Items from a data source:
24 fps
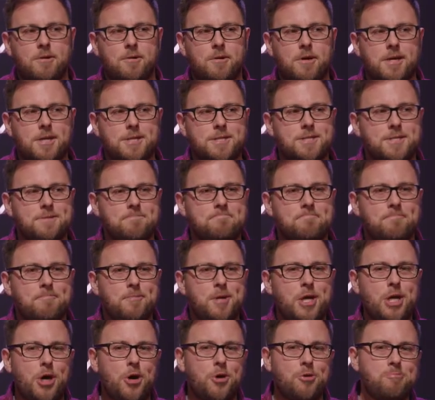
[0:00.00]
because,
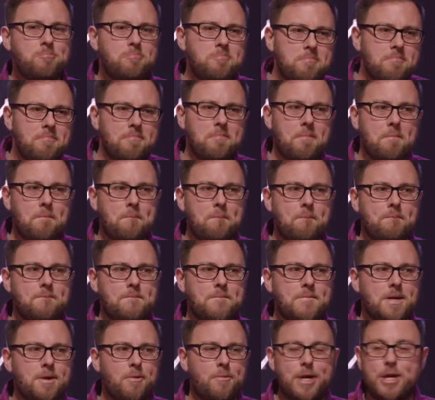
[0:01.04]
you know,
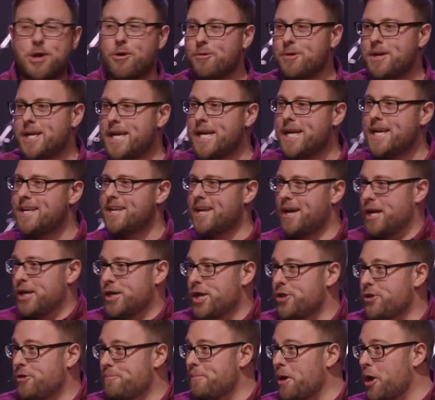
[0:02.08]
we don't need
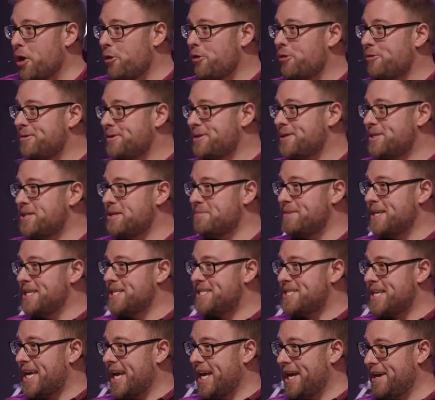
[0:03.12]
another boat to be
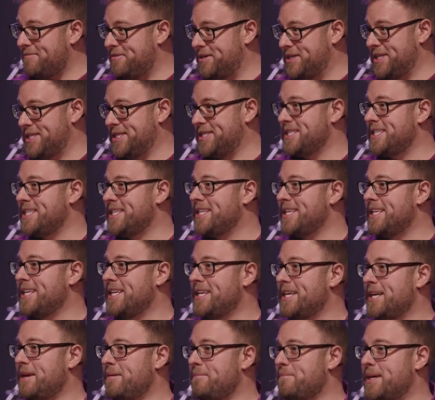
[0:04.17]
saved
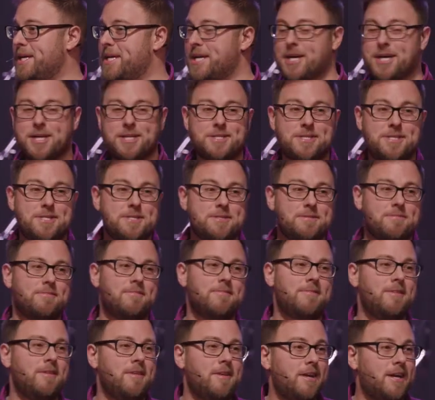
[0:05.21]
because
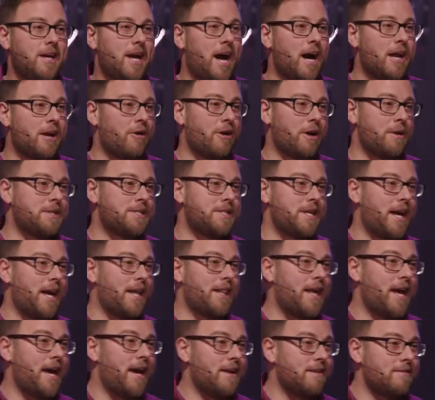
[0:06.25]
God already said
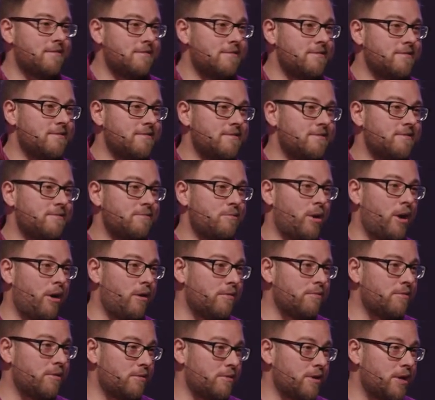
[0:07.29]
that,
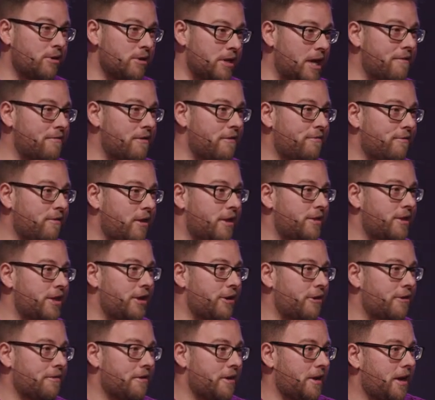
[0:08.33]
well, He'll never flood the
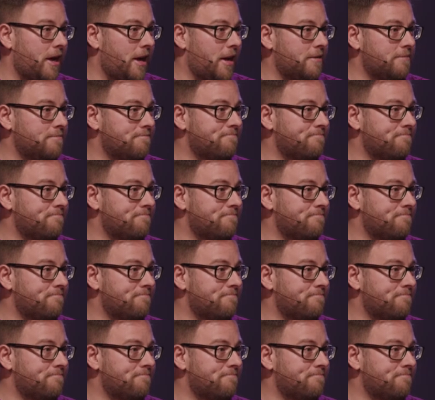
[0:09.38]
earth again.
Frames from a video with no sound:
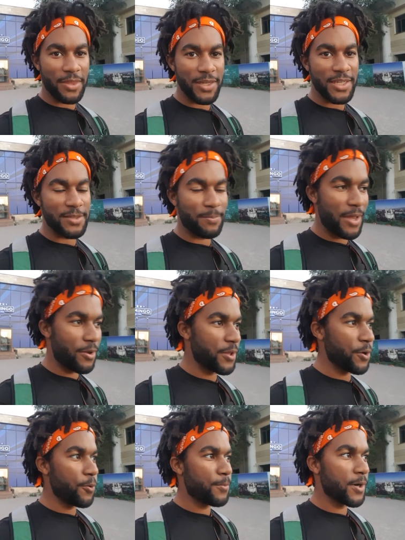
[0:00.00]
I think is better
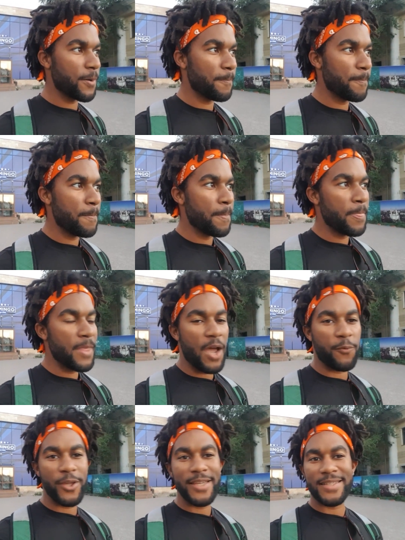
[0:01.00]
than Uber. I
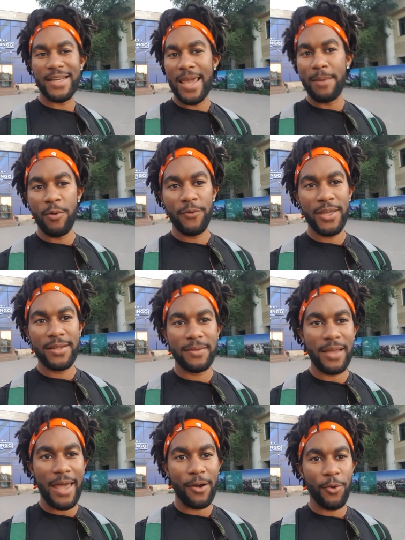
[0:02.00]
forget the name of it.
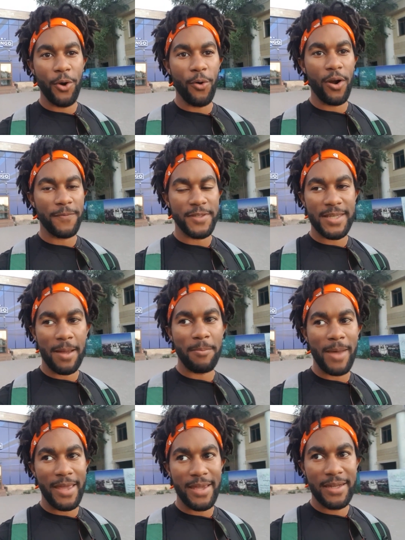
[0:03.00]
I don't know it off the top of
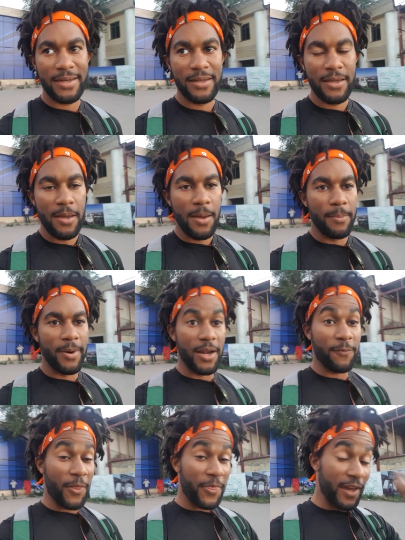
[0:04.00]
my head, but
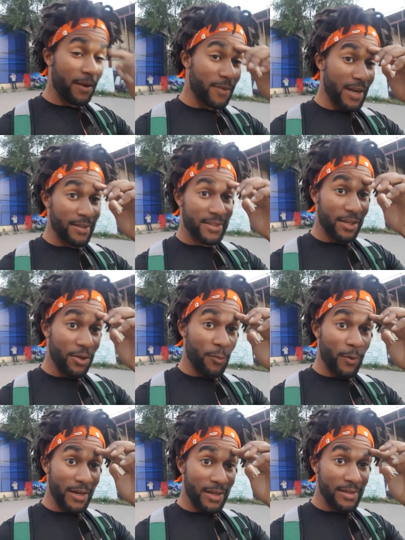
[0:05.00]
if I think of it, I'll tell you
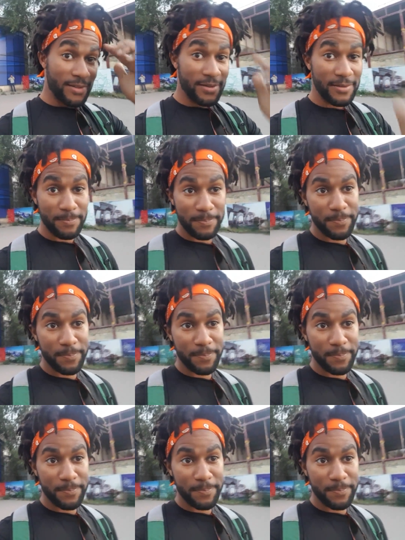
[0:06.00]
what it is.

## Your instructions:
Write the entries above out again exactly, omitting each image.

## Your solution:
24 fps
[0:00.00]
because,
[0:01.04]
you know,
[0:02.08]
we don't need
[0:03.12]
another boat to be
[0:04.17]
saved
[0:05.21]
because
[0:06.25]
God already said
[0:07.29]
that,
[0:08.33]
well, He'll never flood the
[0:09.38]
earth again.
Frames from a video with no sound:
[0:00.00]
I think is better
[0:01.00]
than Uber. I
[0:02.00]
forget the name of it.
[0:03.00]
I don't know it off the top of
[0:04.00]
my head, but
[0:05.00]
if I think of it, I'll tell you
[0:06.00]
what it is.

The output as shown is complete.